Google lance Chrome, son navigateur (seconde partie)
Vous n’avez pas lu la première partie de l’article présentant le test de Chrome ? C’est par ici !
Que dire de Google ?
Après son moteur de recherche révolutionnaire, où Google se targue de vous offrir le résultat correspond à votre requête via le bouton « J’ai de la chance », après l’excellente messagerie Gmail, où Google bouscule ses concurrents en annonçant à leurs utilisateurs qu’ils n’auront plus jamais besoin de supprimer le moindre courrier, après Google Earth et Google Map, la solution de cartographie mondiale, après Google Analytics, le seul outil de récolte de données aussi puissant et gratuit pour les internautes, après Google AdSense, devenu aujourd’hui la première régie publicitaire en ligne au monde, après Google Docs, après Google Agenda, après Blogger, après Picassa et puis Feedburner (qui va bientôt changer d’ailleurs pour mieux s’intégrer à Google)… Google nous habitue à de la qualité et tisse peu à peu une toile cohérente d’applications nécessaires aux internautes, qu’ils façonnent internet à travers leurs sites web ou qu’ils le consomment chaque jour. Google se fait l’allié des internautes et prends clairement position dans ce sens, en proposant par exemple de contrer le monopole de Windows en soutenu financièrement beaucoup de projets libres, en menaçant de trouver une astuces pour contrer la surveillance des fournisseurs d’accès à Internet, etc. Mais si Google tend à offrir l’accès universel à l’information et le fait grâce à une suite d’outils très innovants, puissants et diablement utiles, elles le fait souvent en concentrant entre ses mains vos données personnelles, très utiles pour les publicitaires.
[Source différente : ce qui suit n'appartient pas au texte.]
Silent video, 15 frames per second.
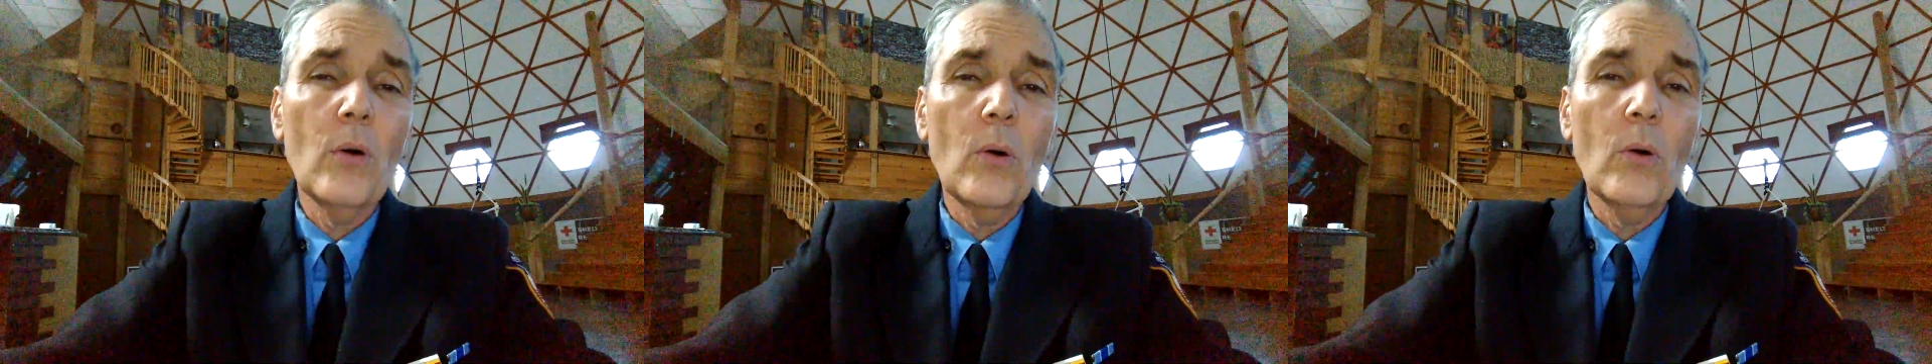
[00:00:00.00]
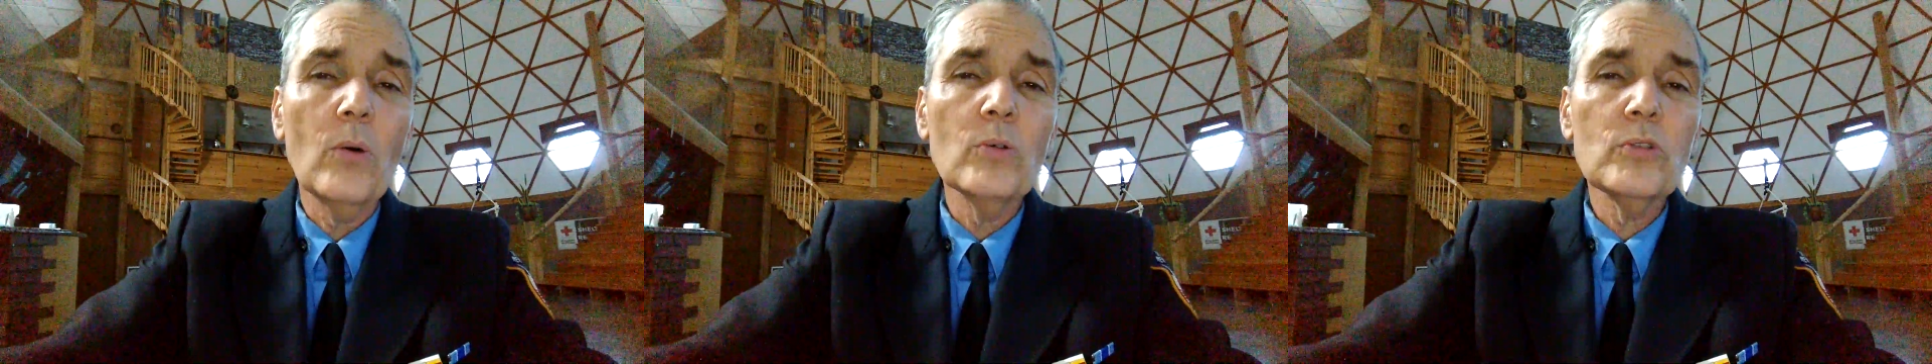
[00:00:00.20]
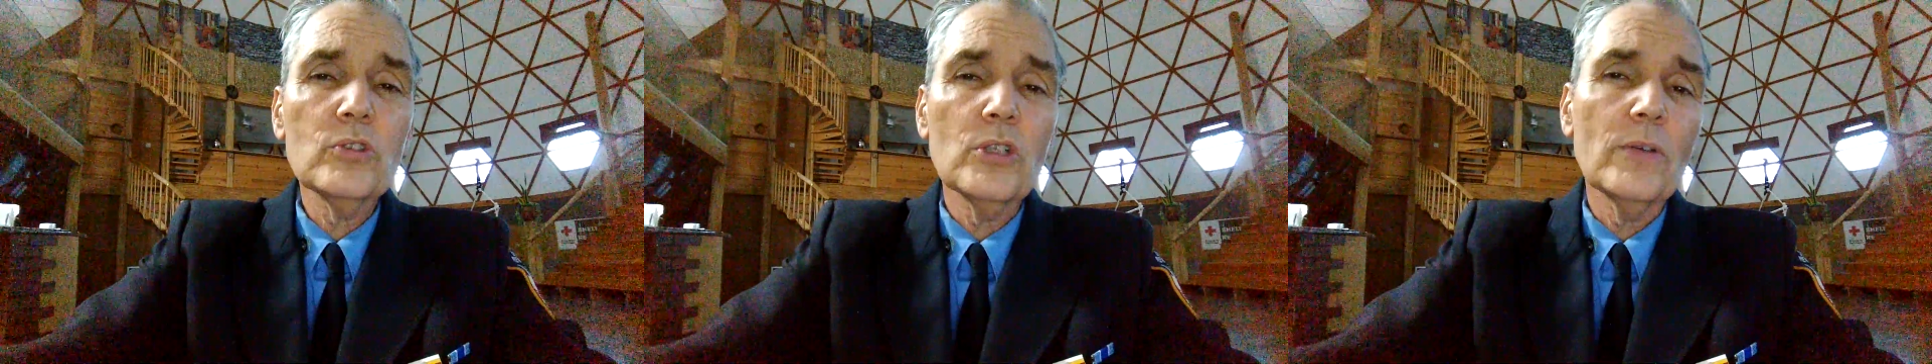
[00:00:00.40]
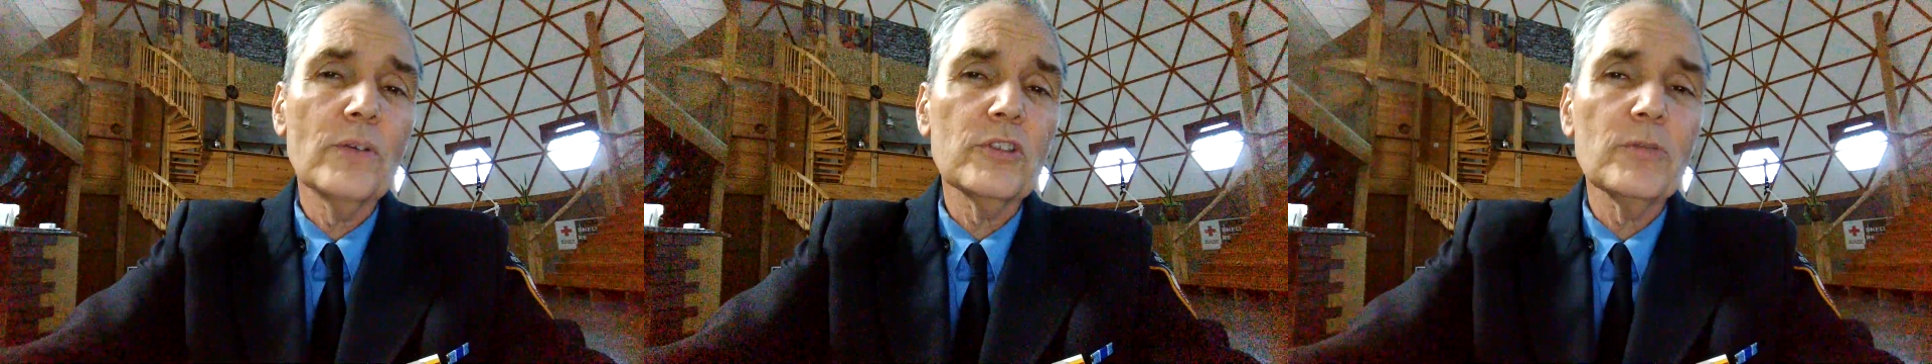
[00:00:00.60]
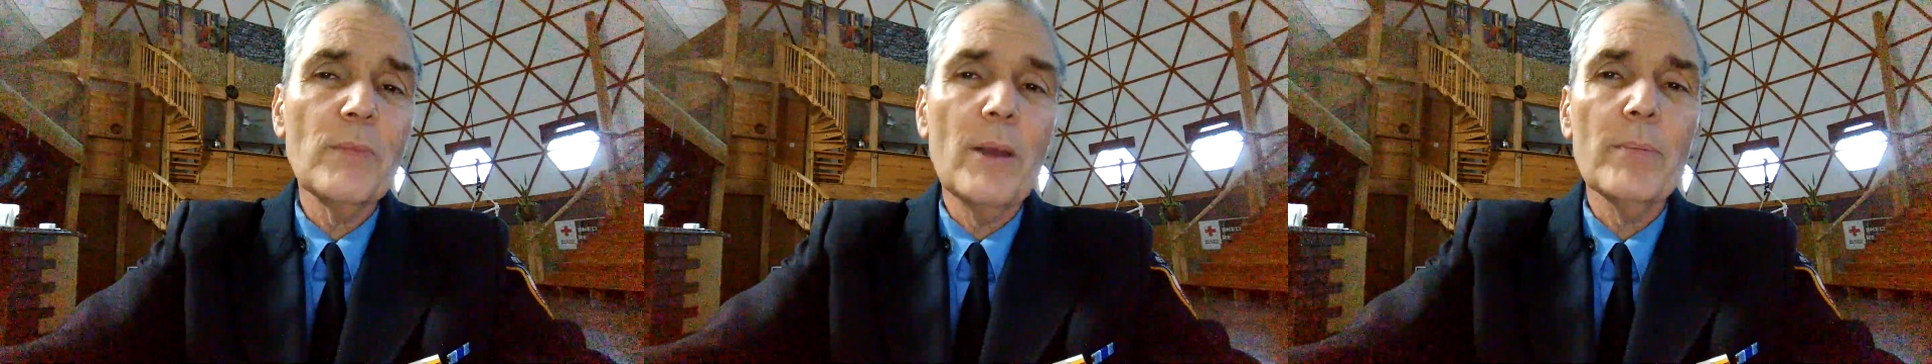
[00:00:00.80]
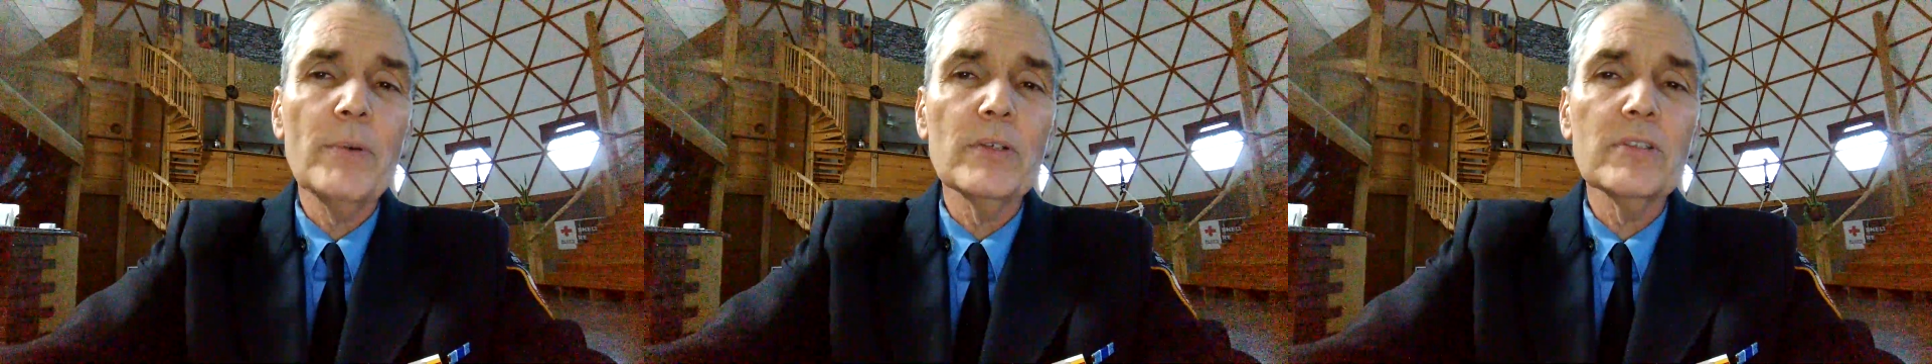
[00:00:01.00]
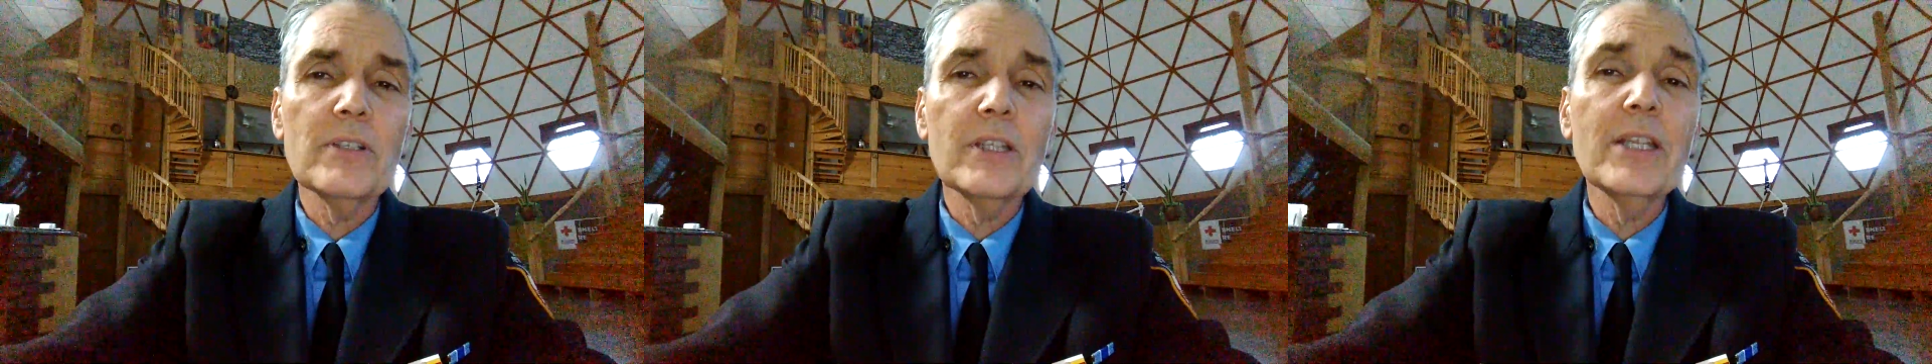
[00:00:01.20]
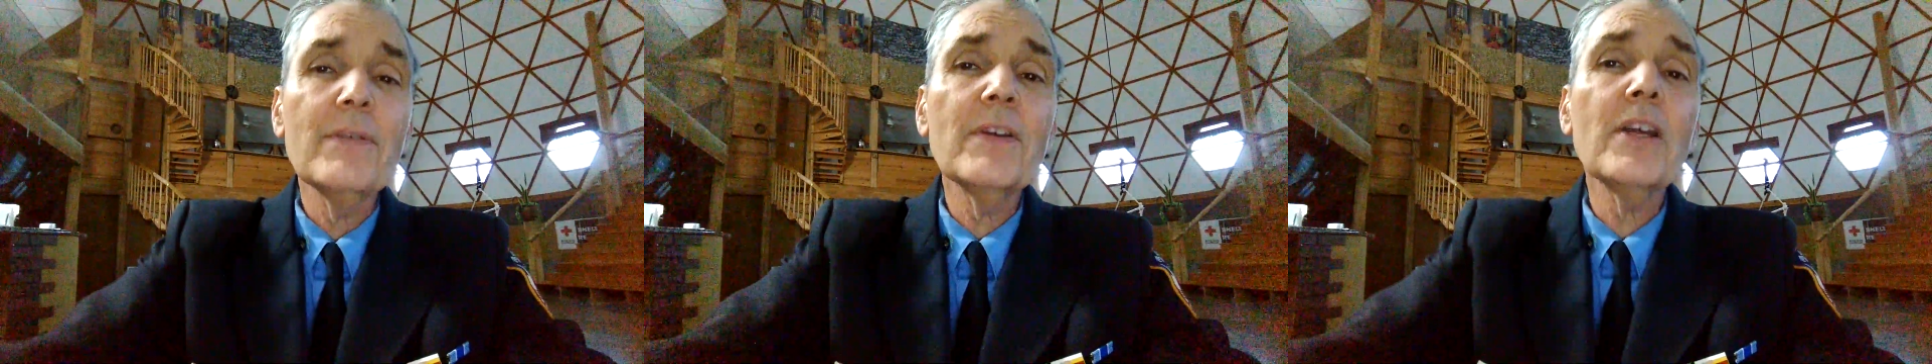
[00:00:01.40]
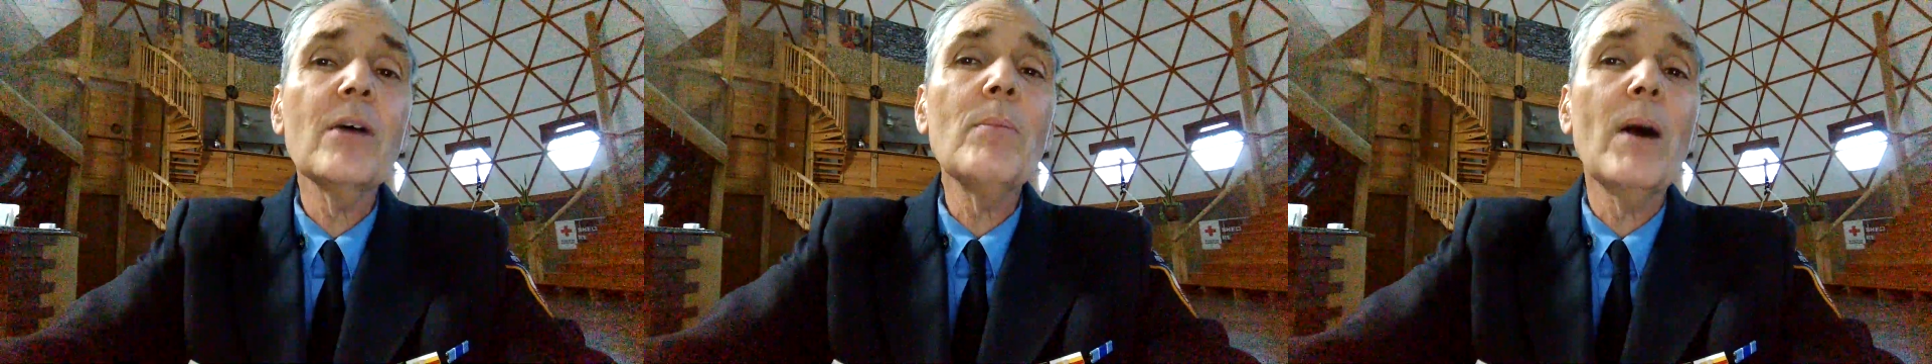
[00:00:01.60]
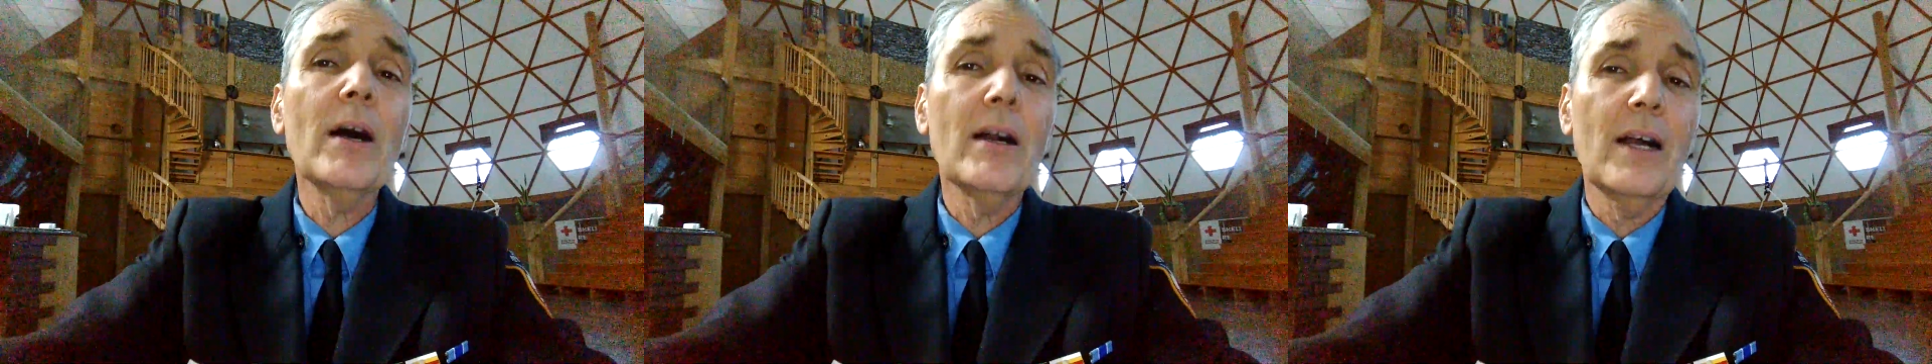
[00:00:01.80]
all service members living
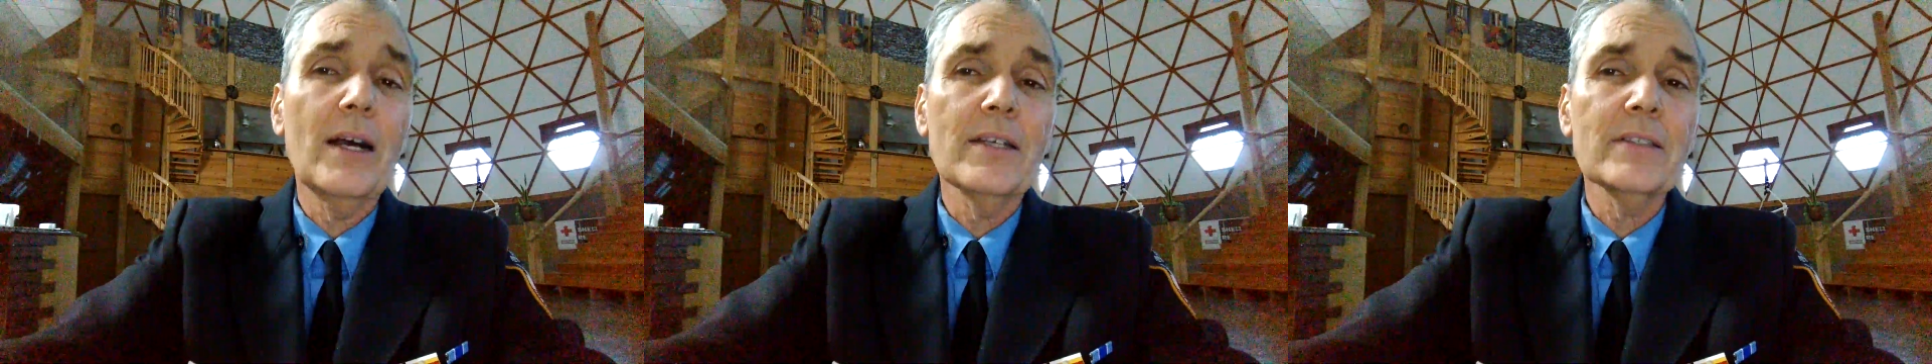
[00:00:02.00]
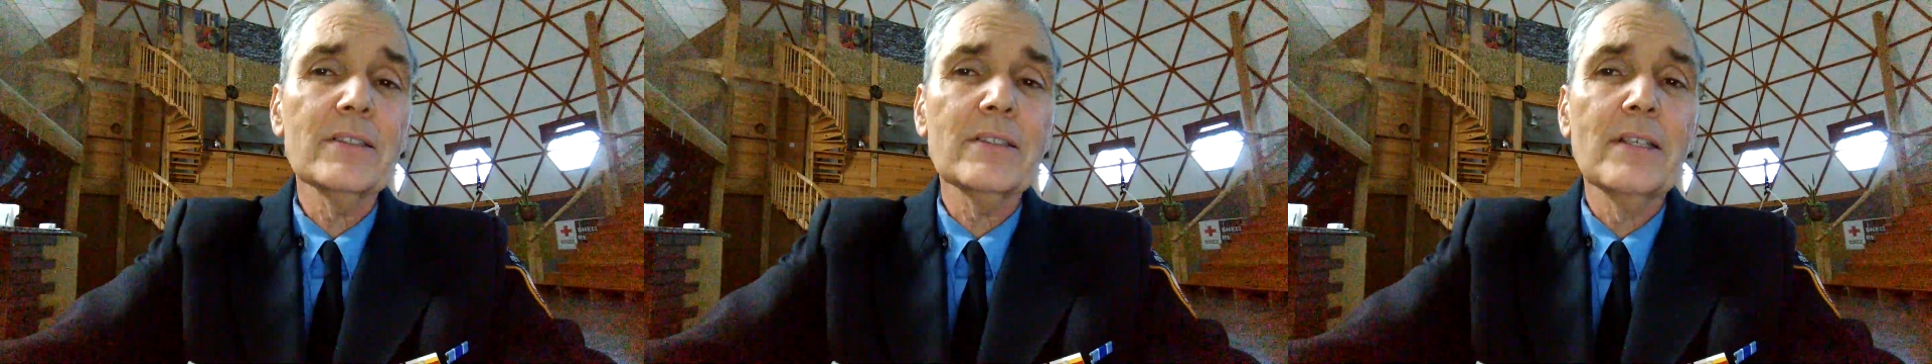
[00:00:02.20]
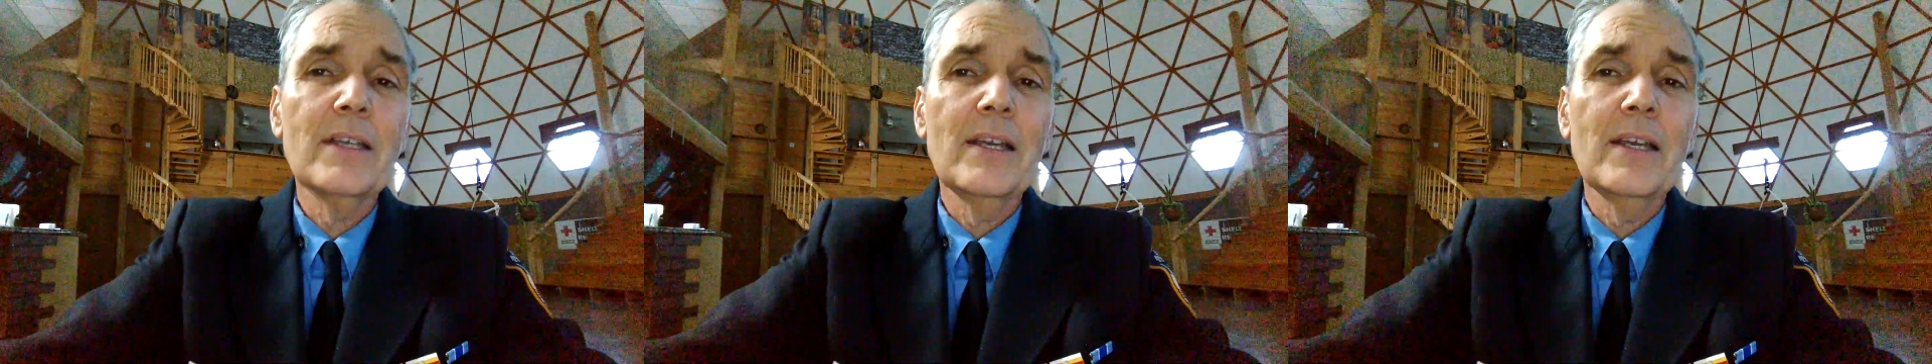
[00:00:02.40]
among us,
Le slogan de Google est No Evil, mais le risque est bien là, alors, doit-on craindre Google où l’encourager à aller toujours de l’avant, toujours plus loin, toujours plus fort, comme il le fait en ce moment ?
Conclusion
En tout cas, l’essentiel, le fonctionnel et le performant, voilà les maîtres mots de Google, qui ont su s’imposer devant tous les concurrents. Après avoir mis à genou Yahoo! dans le domaine de la publicité et de la recherche, ainsi que Microsoft, Google s’attaque à la base, comme l’a fait Microsoft, pour imposer ses produits aux internautes et a trouvé le meilleur moyen de procéder. D’abord, la firme a soutenu la Fondation Mozilla et son navigateur libre, Firefox, pour casser le monopole d’Internet Explorer. Maintenant que c’est chose faite, que l’utilisateur est familiarisé à la concurrence dans ce domaine (avec l’arrivée de Flock, d’Opéra, de Safari,…), Google prépare le lancement son produit, Chrome, qui, bien évidemment attirera de nouveaux utilisateurs vers la messagerie Gmail, vers son moteur de recherche et tous les autres services qui sont d’ores et déjà interactifs et qui le seront plus encore à l’avenir, à en voir l’arrivée tout récente de Chrome. Microsoft doit Fulminer, on lui fait le coup du piégeur piégé, et c’est Google qui veut jouer ce pied de nez à la firme de Redmond !
Cela dit, les jeux sont loin d’être fait. Il faut pour cela que Chrome s’impose aux internautes, et même si Google fait office de challenger face à Microsoft et à le vent en poupe avec une image moderne, innovante, rassurante pour les internautes et de gendarme pour les défenseurs du logiciel libre, n’oublions pas que le succès de Google risque de lui nuire, comme c’est le cas actuellement avec Microsoft. Enfin, si utiliser tous les services Google est probablement être une source de satisfaction et de productivité sans conteste, cela représente aussi de risques concernant vos données, concentrées exclusivement entre les mains d’une seule société, Google la toute puissante.



Ce sera peut-être bien c’est clair, mais cela va être difficile aussi de me faire quitter Firefox.